Еще один момент — даже если работа не требует высшего образования, оно все равно будет у большинства соискателей. Зачем работодателю брать человека без высшего образования, если он может взять человека с ним? И такой человек, с его точки зрения, будет лучше, потому что все-таки чему-то да научился. Даже если и ничему не научился, то наличие высшего образования говорит о том, что у него есть какая-то мотивация, что он лучше в каких-то смыслах тех, кто не постарался его получить. Поэтому стремление получить высшее образование — эта тенденция будет продолжаться, ее очень трудно остановить.
Выпускники, которые выходят на рынок труда в кризис, сталкиваются со штрафами как с точки зрения занятости, так и доходов. Что бы вы посоветовали тем, кто только заканчивает учиться и собирается работать?
Советы здесь давать сложно. Действительно, те, кто выходит на рынок труда в рецессию, получают длительный штраф. Вот только что мы прошли коронакризис, и те, кто выходил на рынок труда в «корону», сталкивались с большими проблемами. Сейчас новая рецессия, новые проблемы. Советов можно дать не так много: старайтесь использовать все возможности, которые есть, старайтесь приобретать те навыки, которые востребованы. Конечно, в любой кризис какие-то профессии страдают больше, какие-то — меньше. Надо смотреть на то, в каких сферах или в каких профессиях возможностей больше, и смещаться туда. Переучиваться, подучиваться… Причем переобучение касается не только выпускников, это касается всех на свете. Жизнь — это сплошное переобучение. Если человек прекращает переобучаться, он «вылетает» из этой жизни. А чем технологическая гонка быстрее, тем важнее быстро переучиваться, иначе очень быстро оказываешься на обочине.
Что ждет рынок труда в перспективе?
Ответ зависит от продолжительности перспективы. До конца года принципиально мало что изменится. Рынок труда все в большей степени будет становиться рынком работодателя и возможности прилично оплачиваемой работы будут сжиматься. Зарплаты расти не будут, а в реальном выражении снизятся. В среднесрочной перспективе проявится структурная перестройка занятости — в сторону упрощения, примитивизации, увеличения спроса на «мозолистые руки» вместо «сложноустроенных мозгов». Этот процесс будет постепенным, но долгим. Одновременно может появиться спрос на новые профессии. Например, если автомобильный парк стареет, а новые машины становятся редкостью, значит, нужно ремонтировать старые. И спрос на автослесарей, которые могут сделать из старых консервных банок работающие автомобили, может расти. Такая же история с самолетами, компьютерами.

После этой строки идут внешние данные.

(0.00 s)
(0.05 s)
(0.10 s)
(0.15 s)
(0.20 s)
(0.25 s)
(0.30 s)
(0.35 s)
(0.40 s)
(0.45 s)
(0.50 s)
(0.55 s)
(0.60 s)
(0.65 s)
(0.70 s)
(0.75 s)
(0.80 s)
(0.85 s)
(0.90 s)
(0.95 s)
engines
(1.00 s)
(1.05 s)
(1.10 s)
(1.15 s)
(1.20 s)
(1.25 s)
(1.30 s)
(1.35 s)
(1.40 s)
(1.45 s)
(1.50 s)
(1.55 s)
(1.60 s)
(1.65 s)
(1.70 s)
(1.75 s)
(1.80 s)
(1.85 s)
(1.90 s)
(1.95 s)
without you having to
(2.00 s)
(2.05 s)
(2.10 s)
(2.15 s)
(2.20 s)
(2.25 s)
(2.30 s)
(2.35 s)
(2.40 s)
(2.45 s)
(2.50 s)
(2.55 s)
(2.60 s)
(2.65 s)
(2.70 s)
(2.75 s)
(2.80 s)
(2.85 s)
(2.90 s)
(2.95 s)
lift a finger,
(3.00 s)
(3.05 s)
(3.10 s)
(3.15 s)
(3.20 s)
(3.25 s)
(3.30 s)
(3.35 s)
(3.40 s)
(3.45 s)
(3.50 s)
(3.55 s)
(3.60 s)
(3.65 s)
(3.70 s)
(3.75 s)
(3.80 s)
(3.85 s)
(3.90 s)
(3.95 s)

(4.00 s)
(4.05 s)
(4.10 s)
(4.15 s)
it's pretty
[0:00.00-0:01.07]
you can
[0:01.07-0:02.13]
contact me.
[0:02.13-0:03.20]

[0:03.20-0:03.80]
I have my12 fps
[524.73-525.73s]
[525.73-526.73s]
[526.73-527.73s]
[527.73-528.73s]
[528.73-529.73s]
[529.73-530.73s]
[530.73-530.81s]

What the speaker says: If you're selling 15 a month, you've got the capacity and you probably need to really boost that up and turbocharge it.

Вы упомянули, что рынок труда будет становиться рынком работодателя. Что это значит и какие у этого могут быть последствия?
Это означает, что соискателей будет гораздо больше, чем вакансий. И работодатели, нанимая их, будут диктовать свои условия. Если предложение труда не снижается, а спрос на труд падает, то ставка зарплаты будет идти вниз. Так всегда происходит в кризис.
А что будет с рынком труда в России, если военные действия продлятся еще полгода, год?
Я думаю, что все тенденции, о которых мы с вами говорим, продолжатся в любом случае. Думаю, что это очень долгая история. Разрывы связей, которые произошли, не могут восстановиться быстро. Поэтому я не связываю ситуацию с тем, закончатся ли боевые действия завтра, через три месяца, полгода. Думаю, все будет двигаться в одном направлении вне зависимости от этого. Для этого уже все заложено.